We are now seeing dedicated talent officers who have been mandated by executive boards to improve both performance and talent acquisition. They get it.
On product detail, Intuo says that its key features include:
- 360 feedback and recognition
- Frequent engagement pulses and surveys
- Agile and transparent objectives
- Learning management
- Guided and customizable check-in conversations
- Dashboarding and advanced behavioral analytics
The company acknowledges that today's focus is on performance and engagement and that the learning component is relatively 'basic.' Intuo describes its solution as a platform and as such offers direct integration to services like Office365, Active Directory and Slack.
In an analyst presentation the company says that part of the goal is to facilitate:
Continuous management, individual and team communication and frequent objective setting making goals and objectives crystal clear.
Does that sound familiar? It should do because I recently discussed this general topic with Alex Shootman, CEO Workfront.
Intuo has gained approximately 120 customers since its founding in 2013 including logos like BMW, Verisure, Brussels Airport, Thomas Cook, FairFX, Ag Insurance, and Europa Bank.

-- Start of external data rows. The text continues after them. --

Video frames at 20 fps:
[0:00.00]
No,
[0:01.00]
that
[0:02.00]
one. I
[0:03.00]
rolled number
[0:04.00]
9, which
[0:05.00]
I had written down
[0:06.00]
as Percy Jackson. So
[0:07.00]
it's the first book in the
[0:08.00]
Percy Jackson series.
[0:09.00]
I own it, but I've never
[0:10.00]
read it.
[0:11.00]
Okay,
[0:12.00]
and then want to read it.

Unit4 sees this as a natural addition to its more traditional transactional HR system and while both companies are based in the Benelux, they believe there is enough market demand to allow for rapid expansion into Unit4's other main territories, including the UK.
Are Unit4/Intuo onto something? The conversation about engagement stretches back to 1990 and in a recent Myers-Briggs report, the authors say:
Many organizations see [engagement] as a way to build business performance by increasing job satisfaction, happiness and fulfillment. A recent survey of 25,000 leaders by Rebecca Ray showed a direct link between engagement and bottom-line results. The surveyed leaders identified the top three actions to drive performance as:
Having a mobile first, conversational element to the solution hits the right buttons for the younger generation of digitally skilled workers. However, as we have seen on the past, those of a different generation will want to have a firm understanding of the 'what's in it for me' factor before diving headlong into this type of solution.
As a firm with a history of supporting project style companies with robust transactional HR systems, there is a natural fit for Unit4's market and for the needs of the modern workforce. One to watch.